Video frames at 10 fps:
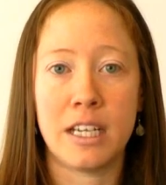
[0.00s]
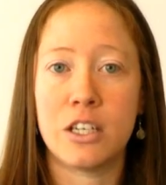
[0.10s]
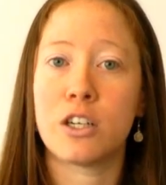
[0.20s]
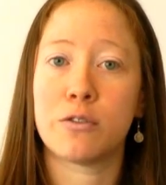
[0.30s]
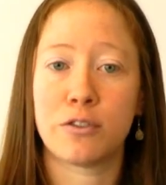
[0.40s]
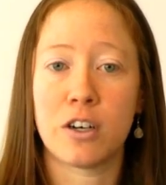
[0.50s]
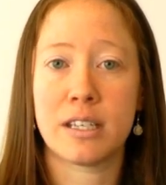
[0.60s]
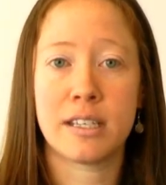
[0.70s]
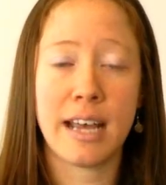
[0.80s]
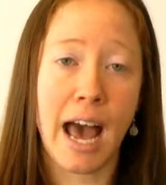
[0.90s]
teach it
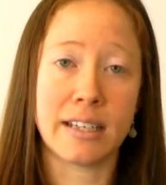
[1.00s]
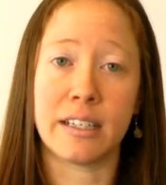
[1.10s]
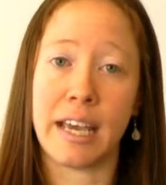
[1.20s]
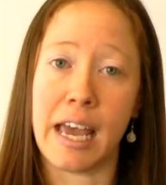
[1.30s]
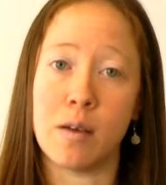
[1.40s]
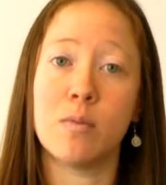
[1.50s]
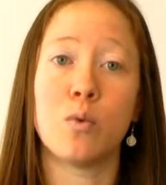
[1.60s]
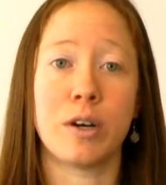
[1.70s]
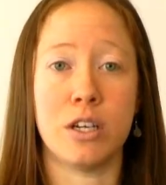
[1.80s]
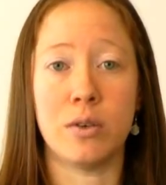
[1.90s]
first as a
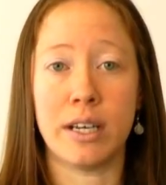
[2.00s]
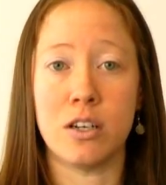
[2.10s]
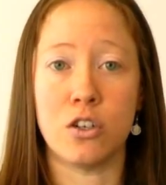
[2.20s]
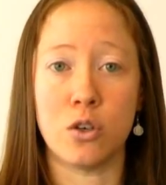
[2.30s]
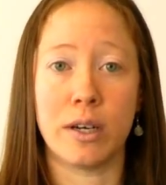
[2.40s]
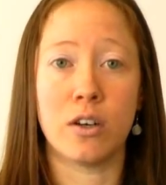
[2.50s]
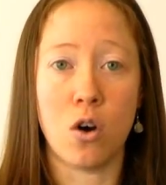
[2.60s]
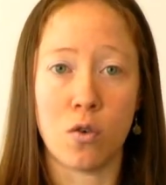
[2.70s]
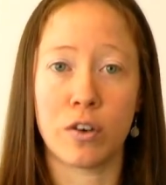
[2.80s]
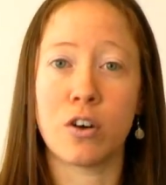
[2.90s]
game where you can do it
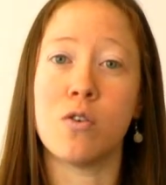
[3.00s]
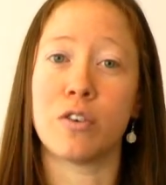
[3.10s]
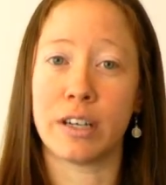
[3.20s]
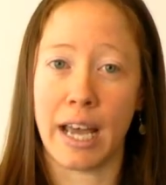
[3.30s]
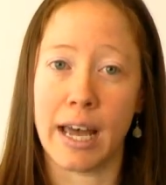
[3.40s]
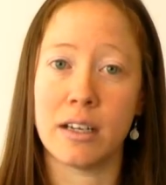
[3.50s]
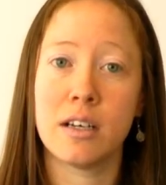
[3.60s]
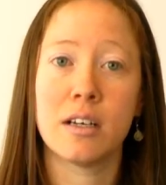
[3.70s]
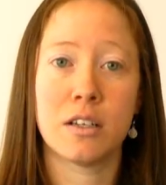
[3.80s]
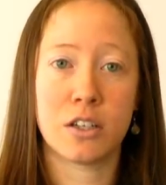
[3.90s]
over and over
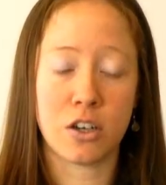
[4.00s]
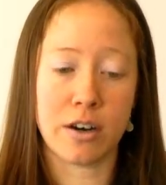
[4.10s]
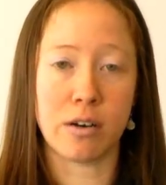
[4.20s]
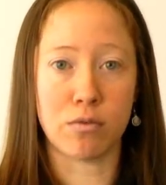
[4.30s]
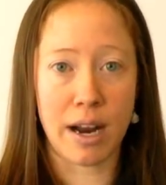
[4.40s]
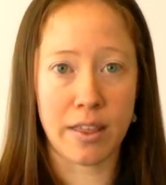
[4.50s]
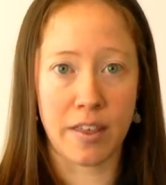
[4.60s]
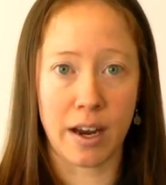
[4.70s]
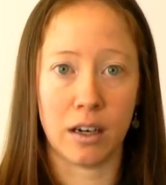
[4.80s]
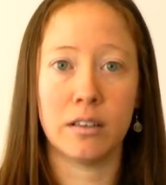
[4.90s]
again, starting
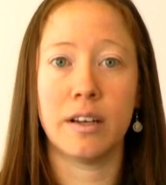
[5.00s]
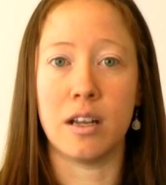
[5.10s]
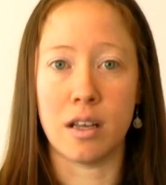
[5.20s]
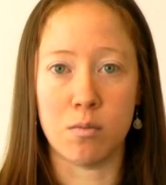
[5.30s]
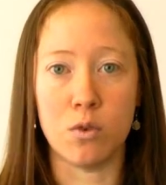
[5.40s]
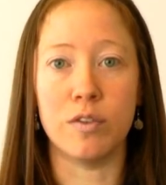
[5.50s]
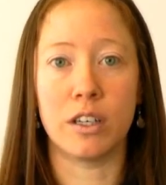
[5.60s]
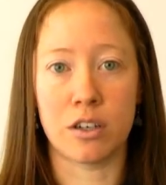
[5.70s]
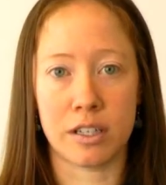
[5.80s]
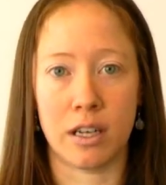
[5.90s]
right there and then
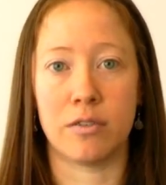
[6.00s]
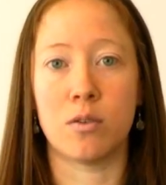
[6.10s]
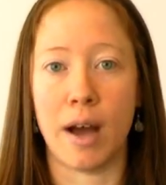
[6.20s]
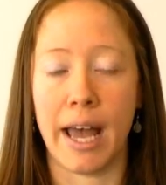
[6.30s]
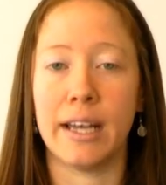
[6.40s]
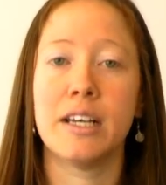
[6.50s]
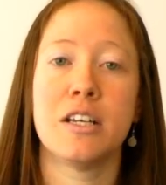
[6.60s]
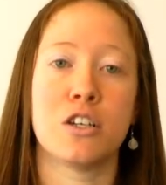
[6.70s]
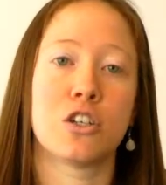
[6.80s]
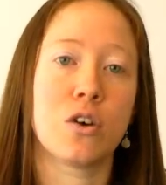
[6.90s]
moving yourself away
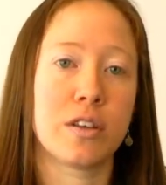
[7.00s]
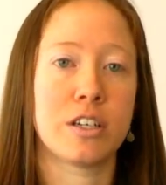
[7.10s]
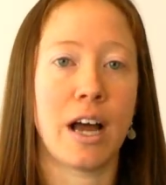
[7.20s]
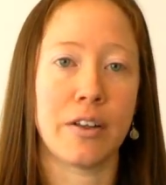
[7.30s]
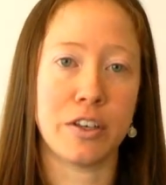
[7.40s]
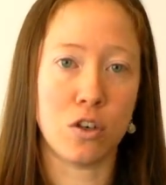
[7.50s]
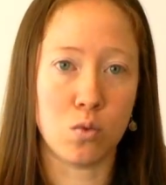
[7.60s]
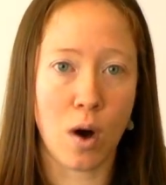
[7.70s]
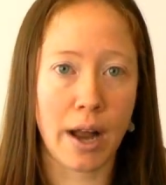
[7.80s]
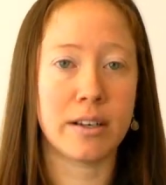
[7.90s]
to show the child that
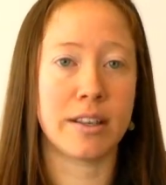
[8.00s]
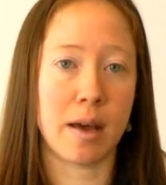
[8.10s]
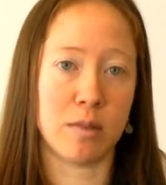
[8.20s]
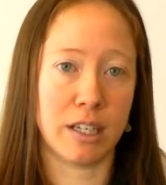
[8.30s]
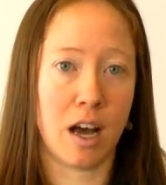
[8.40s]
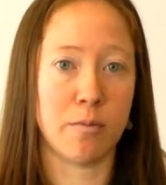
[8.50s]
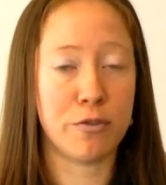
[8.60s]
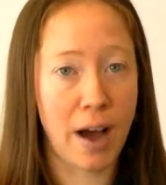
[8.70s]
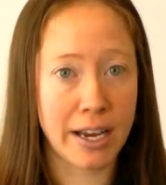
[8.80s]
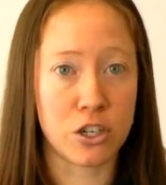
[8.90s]
you want them to come
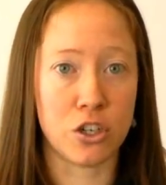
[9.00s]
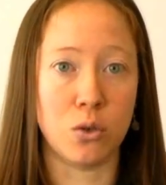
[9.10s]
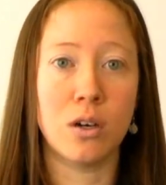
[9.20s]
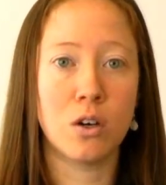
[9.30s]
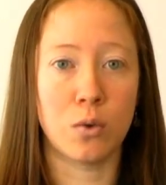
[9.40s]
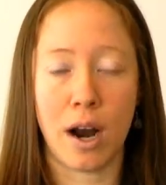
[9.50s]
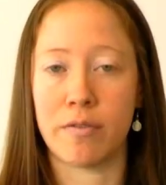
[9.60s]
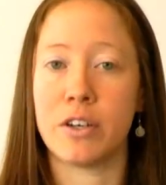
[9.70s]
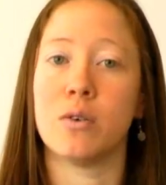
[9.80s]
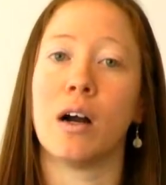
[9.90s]
find you
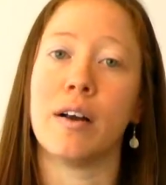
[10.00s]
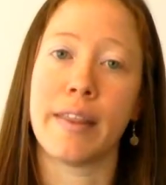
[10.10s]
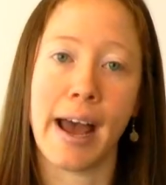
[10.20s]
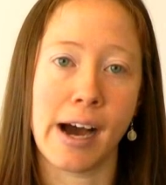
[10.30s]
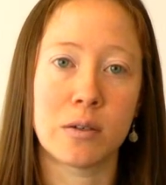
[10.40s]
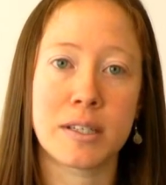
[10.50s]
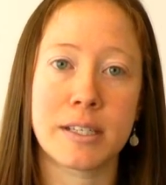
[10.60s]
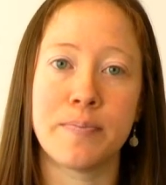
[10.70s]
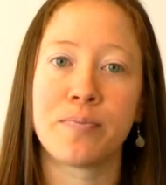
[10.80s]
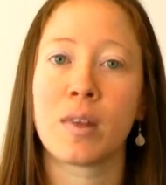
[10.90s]
wherever you are in the
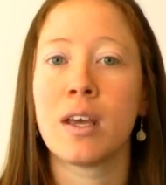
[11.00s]
house.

REQUIRED WORK: Without copying any picture, write out the entries exactly.

RESULT FOR THIS EXERCISE:
Video frames at 10 fps:
[0.00s]
[0.10s]
[0.20s]
[0.30s]
[0.40s]
[0.50s]
[0.60s]
[0.70s]
[0.80s]
[0.90s]
teach it
[1.00s]
[1.10s]
[1.20s]
[1.30s]
[1.40s]
[1.50s]
[1.60s]
[1.70s]
[1.80s]
[1.90s]
first as a
[2.00s]
[2.10s]
[2.20s]
[2.30s]
[2.40s]
[2.50s]
[2.60s]
[2.70s]
[2.80s]
[2.90s]
game where you can do it
[3.00s]
[3.10s]
[3.20s]
[3.30s]
[3.40s]
[3.50s]
[3.60s]
[3.70s]
[3.80s]
[3.90s]
over and over
[4.00s]
[4.10s]
[4.20s]
[4.30s]
[4.40s]
[4.50s]
[4.60s]
[4.70s]
[4.80s]
[4.90s]
again, starting
[5.00s]
[5.10s]
[5.20s]
[5.30s]
[5.40s]
[5.50s]
[5.60s]
[5.70s]
[5.80s]
[5.90s]
right there and then
[6.00s]
[6.10s]
[6.20s]
[6.30s]
[6.40s]
[6.50s]
[6.60s]
[6.70s]
[6.80s]
[6.90s]
moving yourself away
[7.00s]
[7.10s]
[7.20s]
[7.30s]
[7.40s]
[7.50s]
[7.60s]
[7.70s]
[7.80s]
[7.90s]
to show the child that
[8.00s]
[8.10s]
[8.20s]
[8.30s]
[8.40s]
[8.50s]
[8.60s]
[8.70s]
[8.80s]
[8.90s]
you want them to come
[9.00s]
[9.10s]
[9.20s]
[9.30s]
[9.40s]
[9.50s]
[9.60s]
[9.70s]
[9.80s]
[9.90s]
find you
[10.00s]
[10.10s]
[10.20s]
[10.30s]
[10.40s]
[10.50s]
[10.60s]
[10.70s]
[10.80s]
[10.90s]
wherever you are in the
[11.00s]
house.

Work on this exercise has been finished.